Dataset content |
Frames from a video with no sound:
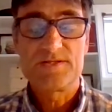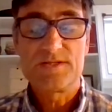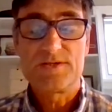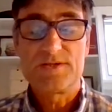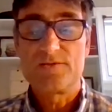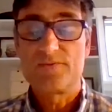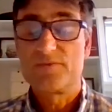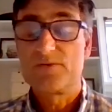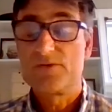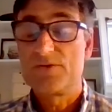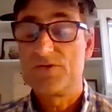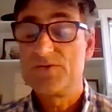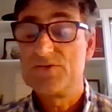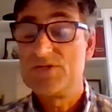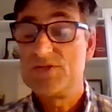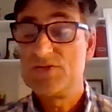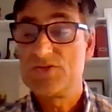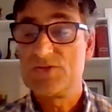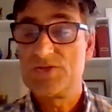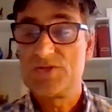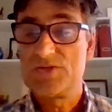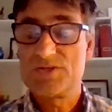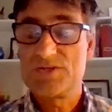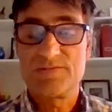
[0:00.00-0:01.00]
Center for
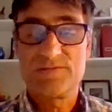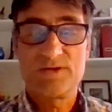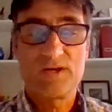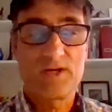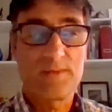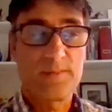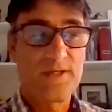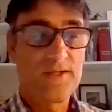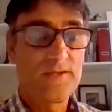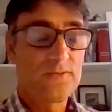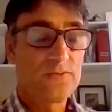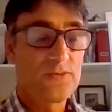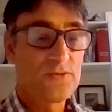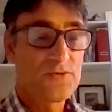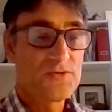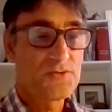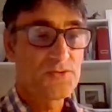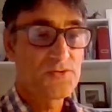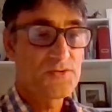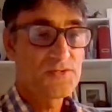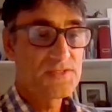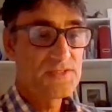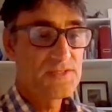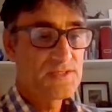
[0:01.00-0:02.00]
Indigenous Environmental
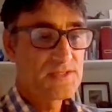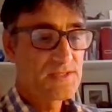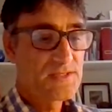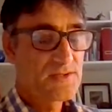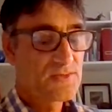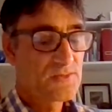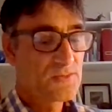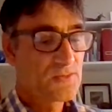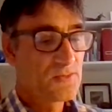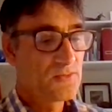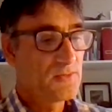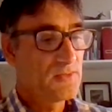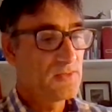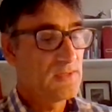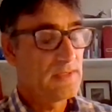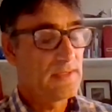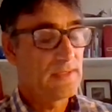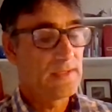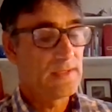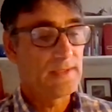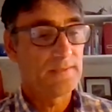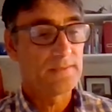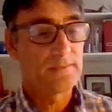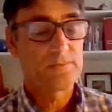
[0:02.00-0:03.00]
Resources through
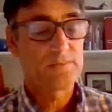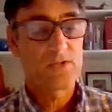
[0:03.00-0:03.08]
the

Problem description |
Set the preceding data down again word for word, omitting images.

Answer to the exercise |
Frames from a video with no sound:
[0:00.00-0:01.00]
Center for
[0:01.00-0:02.00]
Indigenous Environmental
[0:02.00-0:03.00]
Resources through
[0:03.00-0:03.08]
the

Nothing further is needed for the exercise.